The problem of money laundering is endemic. Nowhere is safe. However, one would anticipate that polite and civilized Canada would be a difficult location to invest your ill-gotten gains. Alas — apparently not. In British Columbia, experts have estimated that dirty money bought over U.S. $5 billion in B.C. real estate in 2018.
The same experts have called for the province to consider “stronger oversight of money services businesses and the adoption of unexplained wealth orders, which permit law enforcement officials to seize suspicious assets when owners cannot sufficiently account for the sources of their money.”
The government of B.C. has since responded by announcing the establishment of a public inquiry into money laundering in the province’s economy to “get to the bottom” of how dirty money has seeped into the housing market, the luxury car market and casinos. B.C. Supreme Court Judge Austin F. Cullen has been placed in charge of the inquiry. The judge will have the power to compel witnesses to testify and to order disclosure.
Unsurprisingly, not all are in favour of UWOs. In Canada, Michael Vonn, policy director for the B.C. Civil Liberties Association, said: “I think it’s an incredibly troubling notion. With UWOs, anyone targeted by the government would be required to prove they bought their property using legitimate sources of income. The province wouldn’t need to show any link to criminal activity.”
In Australia where they already have UWOs, some critics have slammed them. Civil Liberties Australia director Rajan Venkataraman wrote: “The reversal of the presumption of innocence has been a hallmark of tyrannical regimes throughout history.”
Clearly civil rights advocates will have their reservations. But how else can we realistically combat this upper echelon of criminality, where cross-border money laundering and corruption investigations take years, and cost millions of dollars to conclude?
To the critics of UWOs, there is the ancient Roman law maxim: res ipsa loquitur, or “the thing speaks for itself.” If a retired PEP from the PRC had an official public salary of $50,000 per year, and entered public life as a person of modest means, it would be highly suspicious if they were found to own $200 million of office buildings and hotels in Vancouver.
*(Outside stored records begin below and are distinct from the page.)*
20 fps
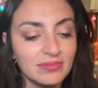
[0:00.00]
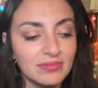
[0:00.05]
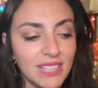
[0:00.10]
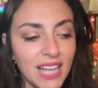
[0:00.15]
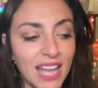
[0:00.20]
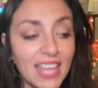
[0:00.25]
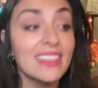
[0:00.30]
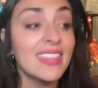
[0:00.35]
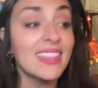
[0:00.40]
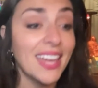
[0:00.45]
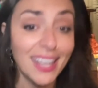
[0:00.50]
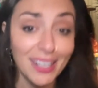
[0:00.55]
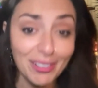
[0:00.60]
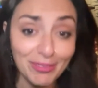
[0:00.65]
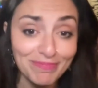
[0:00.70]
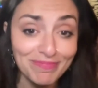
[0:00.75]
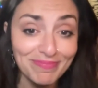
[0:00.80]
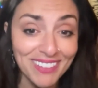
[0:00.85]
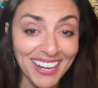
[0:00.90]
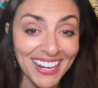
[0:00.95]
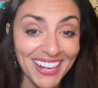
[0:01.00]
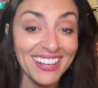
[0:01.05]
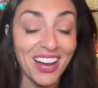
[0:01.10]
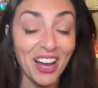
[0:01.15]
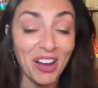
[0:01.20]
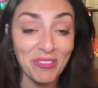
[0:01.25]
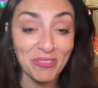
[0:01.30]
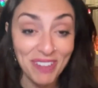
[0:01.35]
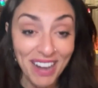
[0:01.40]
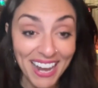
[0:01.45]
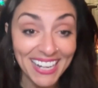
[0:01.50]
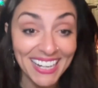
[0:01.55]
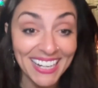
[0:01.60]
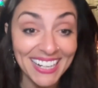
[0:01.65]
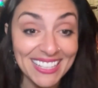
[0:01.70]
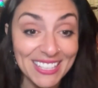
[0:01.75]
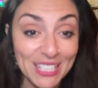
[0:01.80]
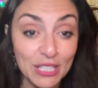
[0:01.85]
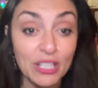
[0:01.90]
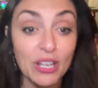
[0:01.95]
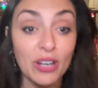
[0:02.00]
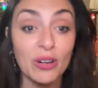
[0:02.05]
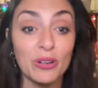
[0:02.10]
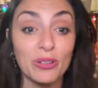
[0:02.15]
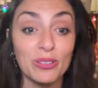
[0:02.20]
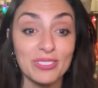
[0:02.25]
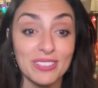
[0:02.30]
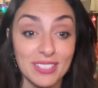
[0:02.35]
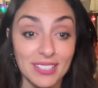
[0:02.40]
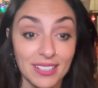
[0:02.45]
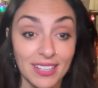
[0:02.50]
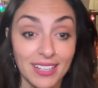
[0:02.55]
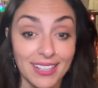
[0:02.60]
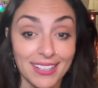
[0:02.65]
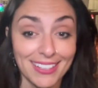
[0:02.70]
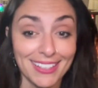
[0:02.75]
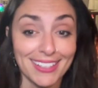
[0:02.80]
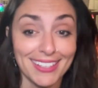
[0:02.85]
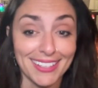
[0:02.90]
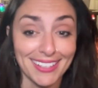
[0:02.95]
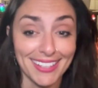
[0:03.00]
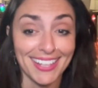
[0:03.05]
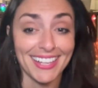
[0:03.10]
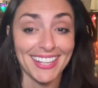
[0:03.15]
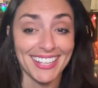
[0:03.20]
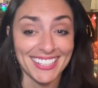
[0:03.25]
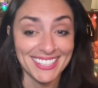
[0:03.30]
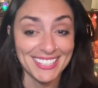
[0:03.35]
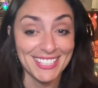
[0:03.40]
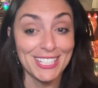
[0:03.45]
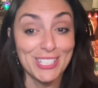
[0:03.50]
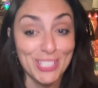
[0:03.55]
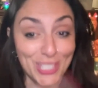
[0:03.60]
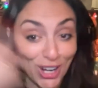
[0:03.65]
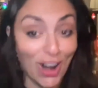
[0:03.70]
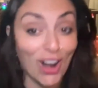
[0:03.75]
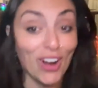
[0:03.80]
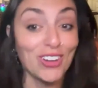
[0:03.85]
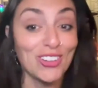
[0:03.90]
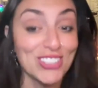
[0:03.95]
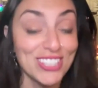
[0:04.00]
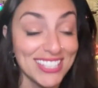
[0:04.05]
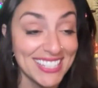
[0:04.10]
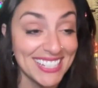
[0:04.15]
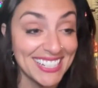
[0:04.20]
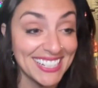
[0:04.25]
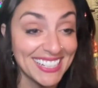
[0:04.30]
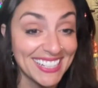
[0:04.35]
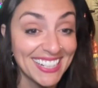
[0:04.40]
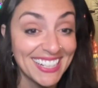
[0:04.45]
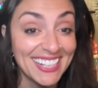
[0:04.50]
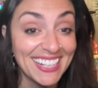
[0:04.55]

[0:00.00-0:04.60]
then I got ready to go to to Charleston.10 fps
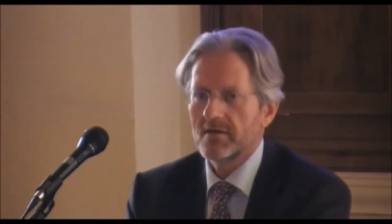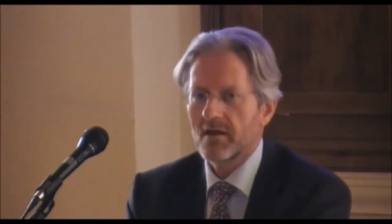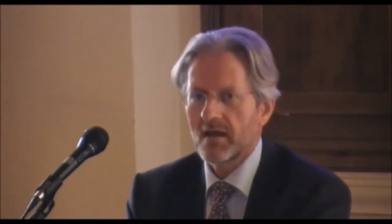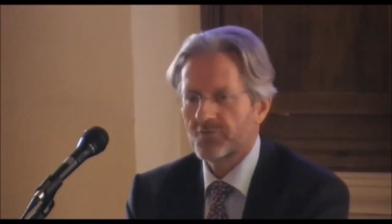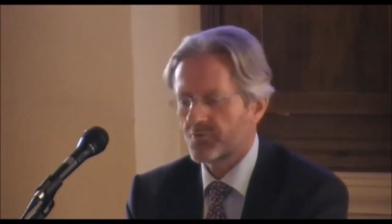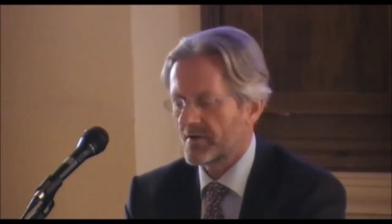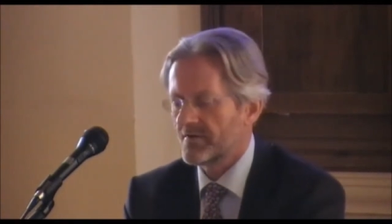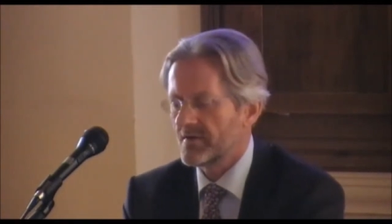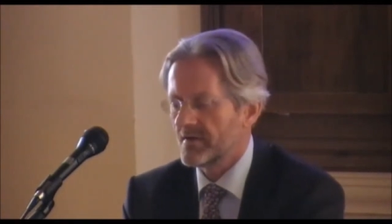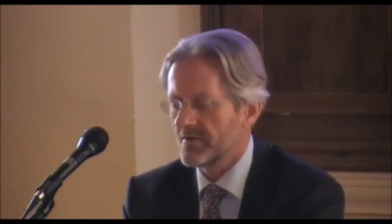in the last
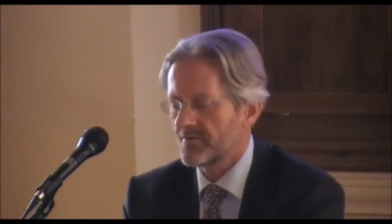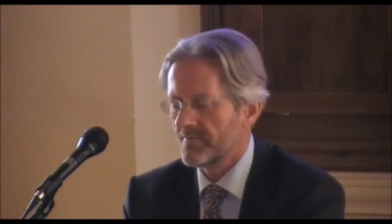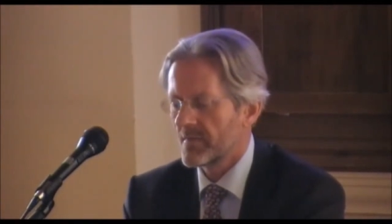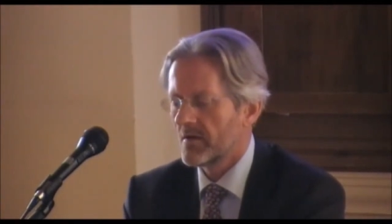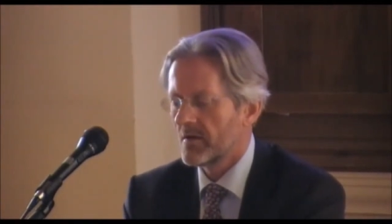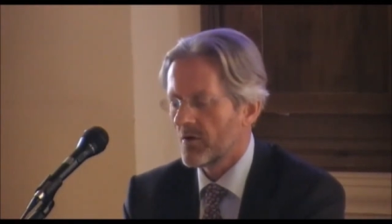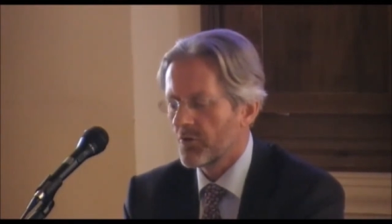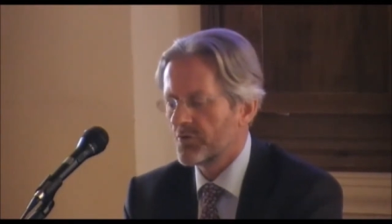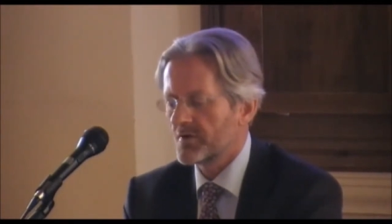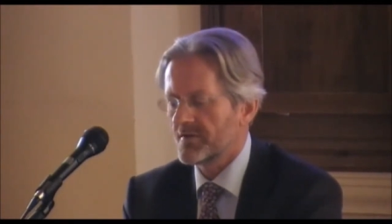20 years,
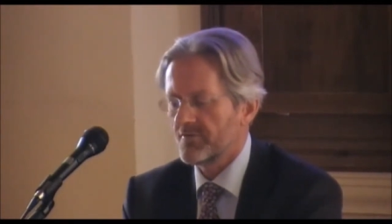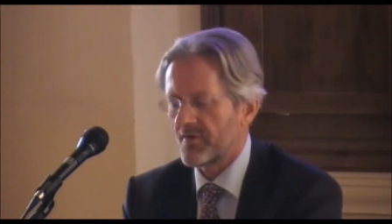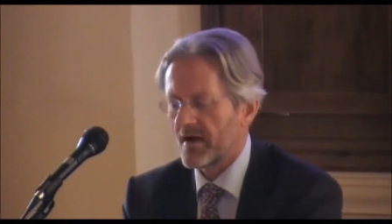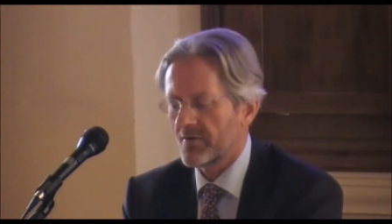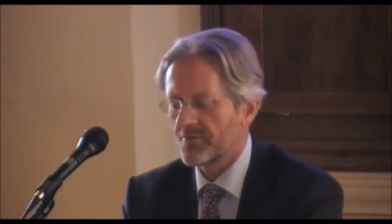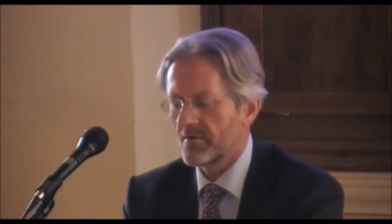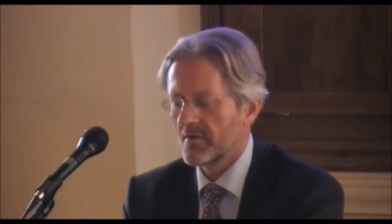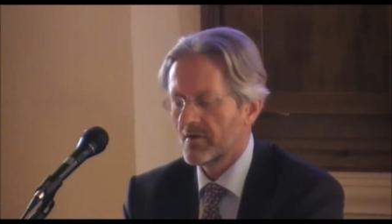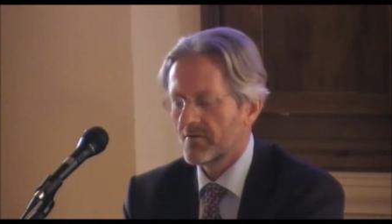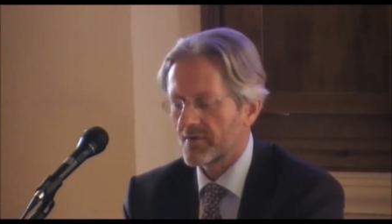authority files
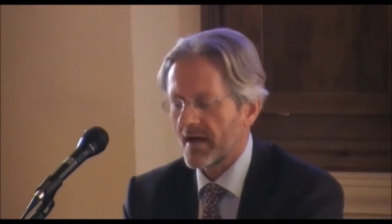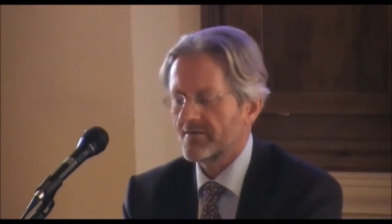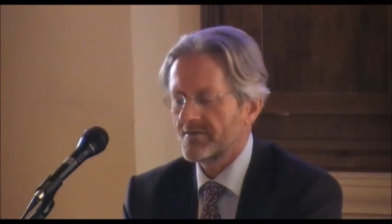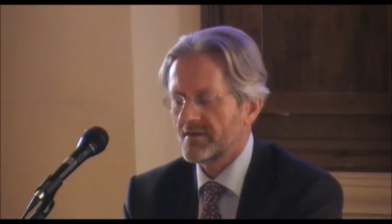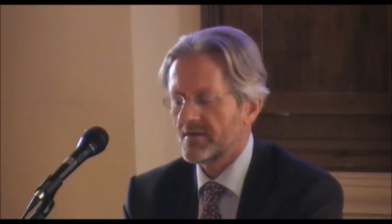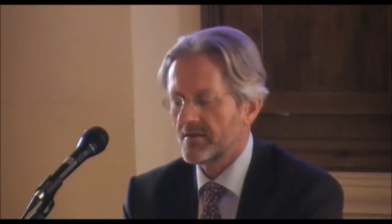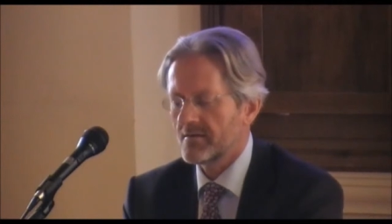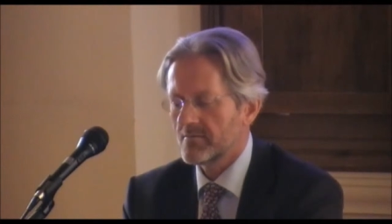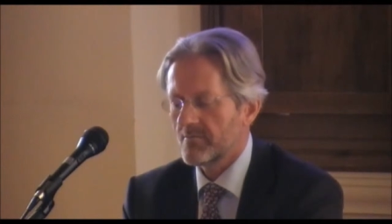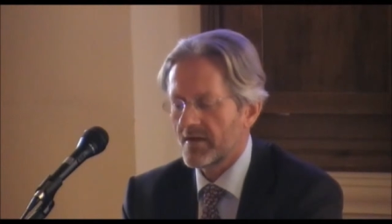for antique,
Reverse onuses of proof are not new: Canada’s Narcotic Control Act 1961 contained one for trafficking in narcotics. If you were caught with five kilos of cocaine it is reasonable for the law to presume that you are a drug trafficker.
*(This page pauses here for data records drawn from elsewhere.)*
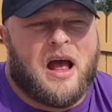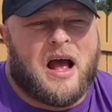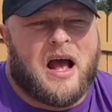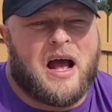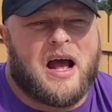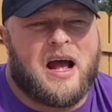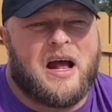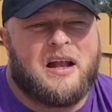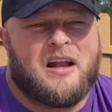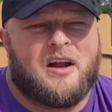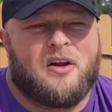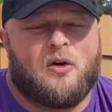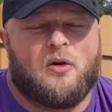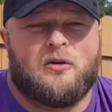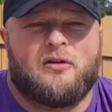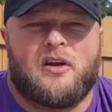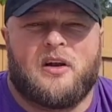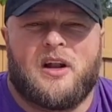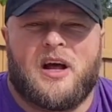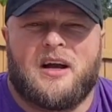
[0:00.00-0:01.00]
And I'd
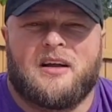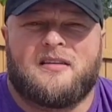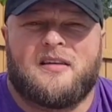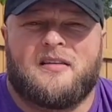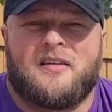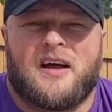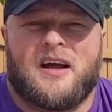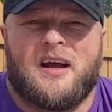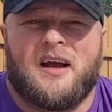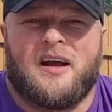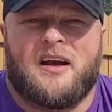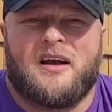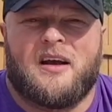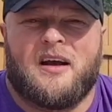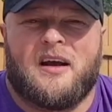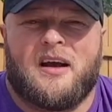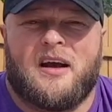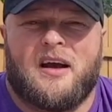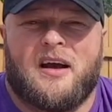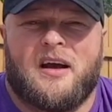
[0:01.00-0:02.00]
also like to thank
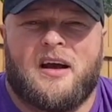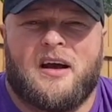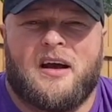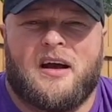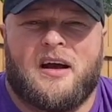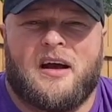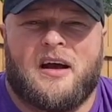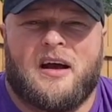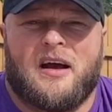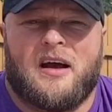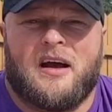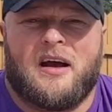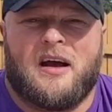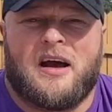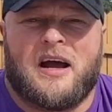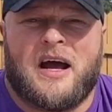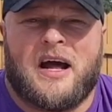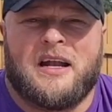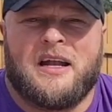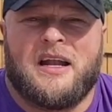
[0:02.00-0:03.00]

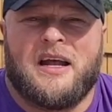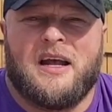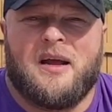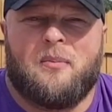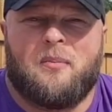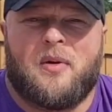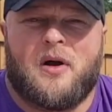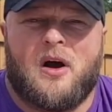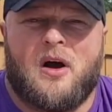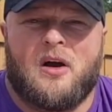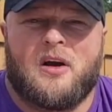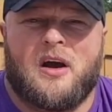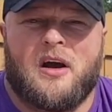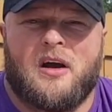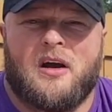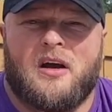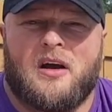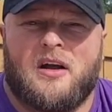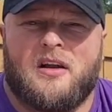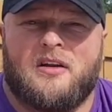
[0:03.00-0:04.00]
Andy
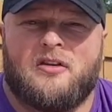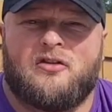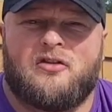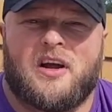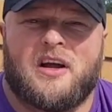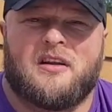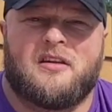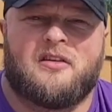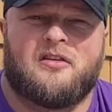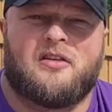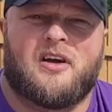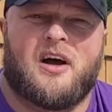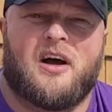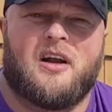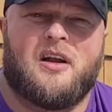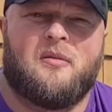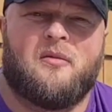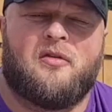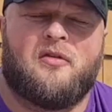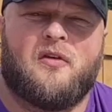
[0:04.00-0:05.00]
Parker at the Strength
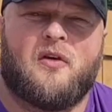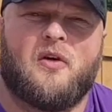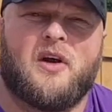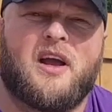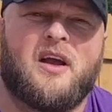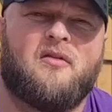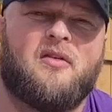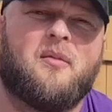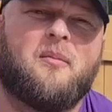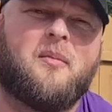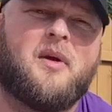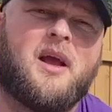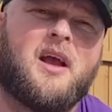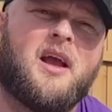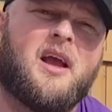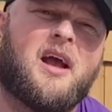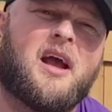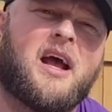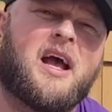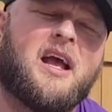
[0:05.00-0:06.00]
Asylum for giving
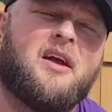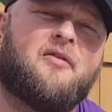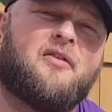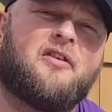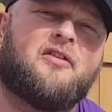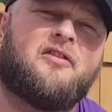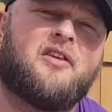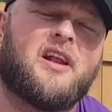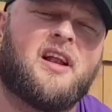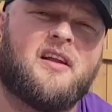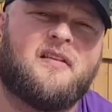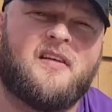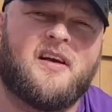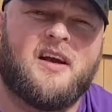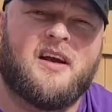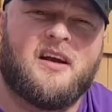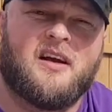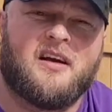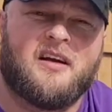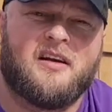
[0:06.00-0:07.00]
me a
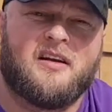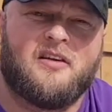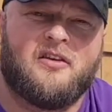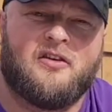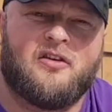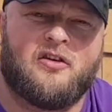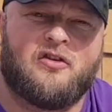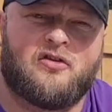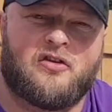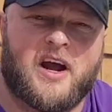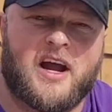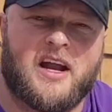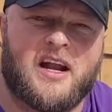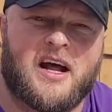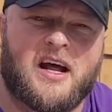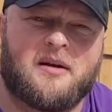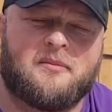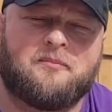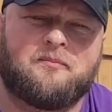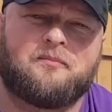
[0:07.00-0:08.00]
facility to train at,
It remains to be seen if the U.K.’s UWOs will prove viable. The early indications are that they will become a major tool in law enforcement’s tool box. Canada should be turning its attention to following suit, perhaps even improving upon their U.K. counterpart’s legislation.
Martin Kenney is managing partner of Martin Kenney & Co., Solicitors, a specialist investigative and asset recovery practice based in the British Virgin Islands. With thanks to Tony McClements, senior investigator at Martin Kenney & Co, for his assistance with this post.